More specifically, today’s report cites the Department’s attempts to “de-risk” delivery through the revised timetable and “twin-track” approach (continuing with the current live service and developing the digital model simultaneously) and improve the service through a “test and learn” methodology. It also highlights improvements made to financial controls and governance, and the new “multi-layered” target operating model, the previous lack of which had been heavily criticised by the Major Projects Authority. As a think tank arguing for better public services we applaud these changes.
That is not, of course, to claim that all is well: the loud note of caution. The NAO is right to call for more detail on how the programme will accommodate more complex cases. Likewise, the Department must be clear about how the digital service will be integrated with the broader programme, set key milestones for its delivery and set out its contingency plans for any delays or limitations. Challenges also remain in staffing, both in terms of senior project management and digital capability – issues that apply across the civil service and which Reform has highlighted repeatedly – and the governance whilst improved is certainly not perfect.
These issues are in part why the NAO is unable to say whether UC can deliver value for money and why, as they argue, it is so important that the Department “confirms its plans for delivering Universal Credit in terms of cost, time and functionality, against which it can be held to account for the good use of public resources”. But within this, let’s not lose sight of the vision behind the reforms. Universal Credit is not about implementing a new IT system, it is about creating a benefits system that reduces poverty and incentivises work. Taking the time to get this right seems a worthwhile exercise.
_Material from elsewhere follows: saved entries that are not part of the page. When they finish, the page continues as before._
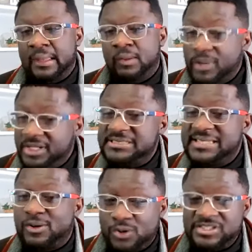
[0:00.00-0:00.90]
which is the
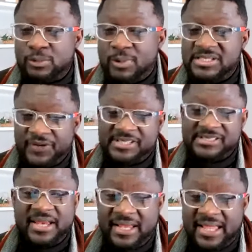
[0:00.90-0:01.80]
consequence for a
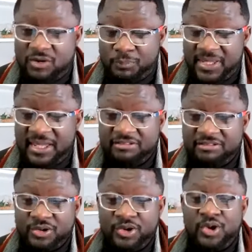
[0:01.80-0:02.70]
certain kind of
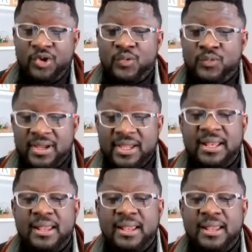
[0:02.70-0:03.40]
behavior, right?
In The Blunders of our Governments Sir Ivor Crewe and Anthony King lament the “deficit of deliberation”, and worry that UC may be a “blunder-in-waiting”. In this latest re-setting of the programme is the most hopeful sign yet that the academics’ call for “taking one’s time” is being adhered to. Rather than politicising the delay we should welcome the Secretary of State for Work and Pensions’ new “careful, controlled” approach to Universal Credit roll out.